> _About this task_
Could you copy exactly the lines below, beginning at the line with "[00:00:02.80]" and stopping after the line with "[00:00:00.00 to 00:00:08.10]", with no pictures?

----

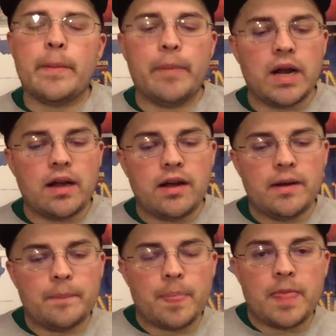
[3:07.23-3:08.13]
But
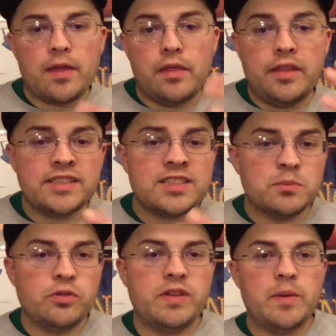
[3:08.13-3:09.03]
um, this
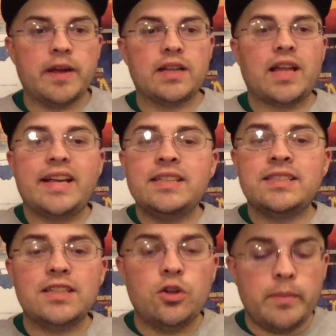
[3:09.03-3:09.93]
movie, man, like it's
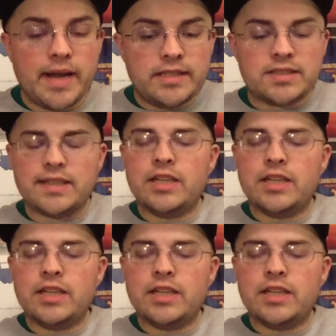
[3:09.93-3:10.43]
Illumination.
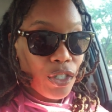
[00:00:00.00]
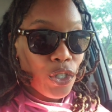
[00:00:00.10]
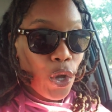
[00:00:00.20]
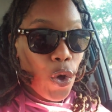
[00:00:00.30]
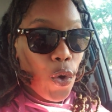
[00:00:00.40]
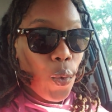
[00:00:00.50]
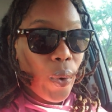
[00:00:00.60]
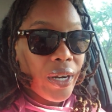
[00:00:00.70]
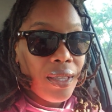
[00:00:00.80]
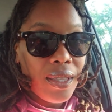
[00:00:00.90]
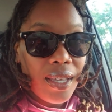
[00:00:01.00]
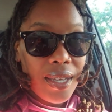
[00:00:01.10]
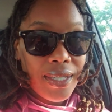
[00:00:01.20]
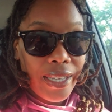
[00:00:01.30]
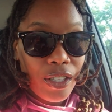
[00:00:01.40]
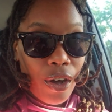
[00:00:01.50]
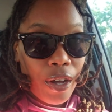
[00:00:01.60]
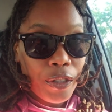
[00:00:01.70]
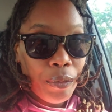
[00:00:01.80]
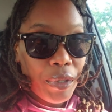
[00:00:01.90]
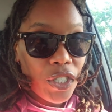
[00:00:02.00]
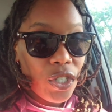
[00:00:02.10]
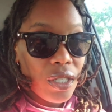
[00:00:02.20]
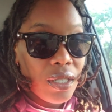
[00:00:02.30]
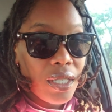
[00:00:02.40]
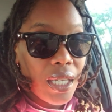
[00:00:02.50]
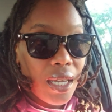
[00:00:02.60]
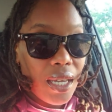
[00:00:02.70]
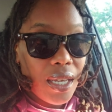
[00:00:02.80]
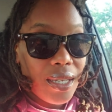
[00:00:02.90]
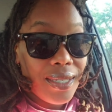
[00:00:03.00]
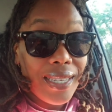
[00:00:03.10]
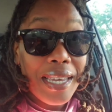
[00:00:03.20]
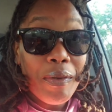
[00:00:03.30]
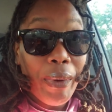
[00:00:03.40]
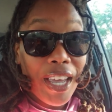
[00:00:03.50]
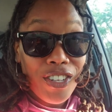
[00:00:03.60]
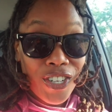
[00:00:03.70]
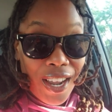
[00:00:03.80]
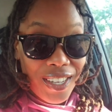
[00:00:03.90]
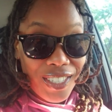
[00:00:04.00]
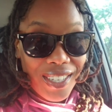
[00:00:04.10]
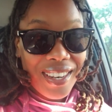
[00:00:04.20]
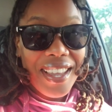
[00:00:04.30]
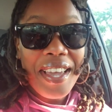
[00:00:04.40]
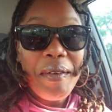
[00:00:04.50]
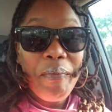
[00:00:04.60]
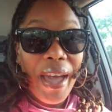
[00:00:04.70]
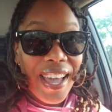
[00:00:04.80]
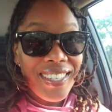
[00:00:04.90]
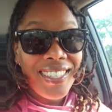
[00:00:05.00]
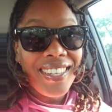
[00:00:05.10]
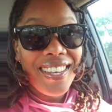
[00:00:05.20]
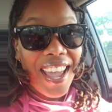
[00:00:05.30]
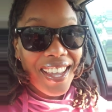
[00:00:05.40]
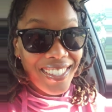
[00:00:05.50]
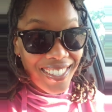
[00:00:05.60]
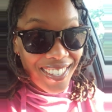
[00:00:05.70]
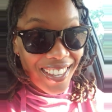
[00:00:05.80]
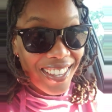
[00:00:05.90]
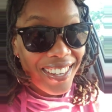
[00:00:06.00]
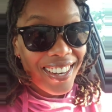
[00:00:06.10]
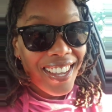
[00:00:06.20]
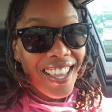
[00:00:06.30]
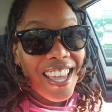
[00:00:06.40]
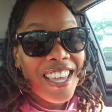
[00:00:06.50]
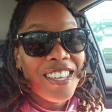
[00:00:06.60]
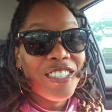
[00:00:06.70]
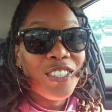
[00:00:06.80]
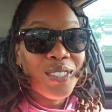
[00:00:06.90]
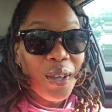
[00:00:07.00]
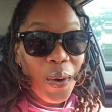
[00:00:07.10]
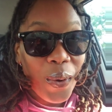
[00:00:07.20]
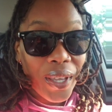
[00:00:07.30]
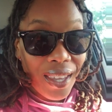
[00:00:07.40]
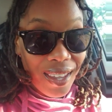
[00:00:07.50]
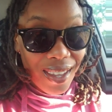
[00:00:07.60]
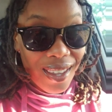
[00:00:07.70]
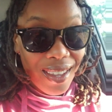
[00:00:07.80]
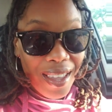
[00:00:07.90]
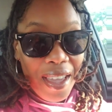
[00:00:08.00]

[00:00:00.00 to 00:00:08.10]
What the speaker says: So one of the things that the author mentions is imagination. Imagination is so key,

----

> _Response for this exercise_
[00:00:02.80]
[00:00:02.90]
[00:00:03.00]
[00:00:03.10]
[00:00:03.20]
[00:00:03.30]
[00:00:03.40]
[00:00:03.50]
[00:00:03.60]
[00:00:03.70]
[00:00:03.80]
[00:00:03.90]
[00:00:04.00]
[00:00:04.10]
[00:00:04.20]
[00:00:04.30]
[00:00:04.40]
[00:00:04.50]
[00:00:04.60]
[00:00:04.70]
[00:00:04.80]
[00:00:04.90]
[00:00:05.00]
[00:00:05.10]
[00:00:05.20]
[00:00:05.30]
[00:00:05.40]
[00:00:05.50]
[00:00:05.60]
[00:00:05.70]
[00:00:05.80]
[00:00:05.90]
[00:00:06.00]
[00:00:06.10]
[00:00:06.20]
[00:00:06.30]
[00:00:06.40]
[00:00:06.50]
[00:00:06.60]
[00:00:06.70]
[00:00:06.80]
[00:00:06.90]
[00:00:07.00]
[00:00:07.10]
[00:00:07.20]
[00:00:07.30]
[00:00:07.40]
[00:00:07.50]
[00:00:07.60]
[00:00:07.70]
[00:00:07.80]
[00:00:07.90]
[00:00:08.00]

[00:00:00.00 to 00:00:08.10]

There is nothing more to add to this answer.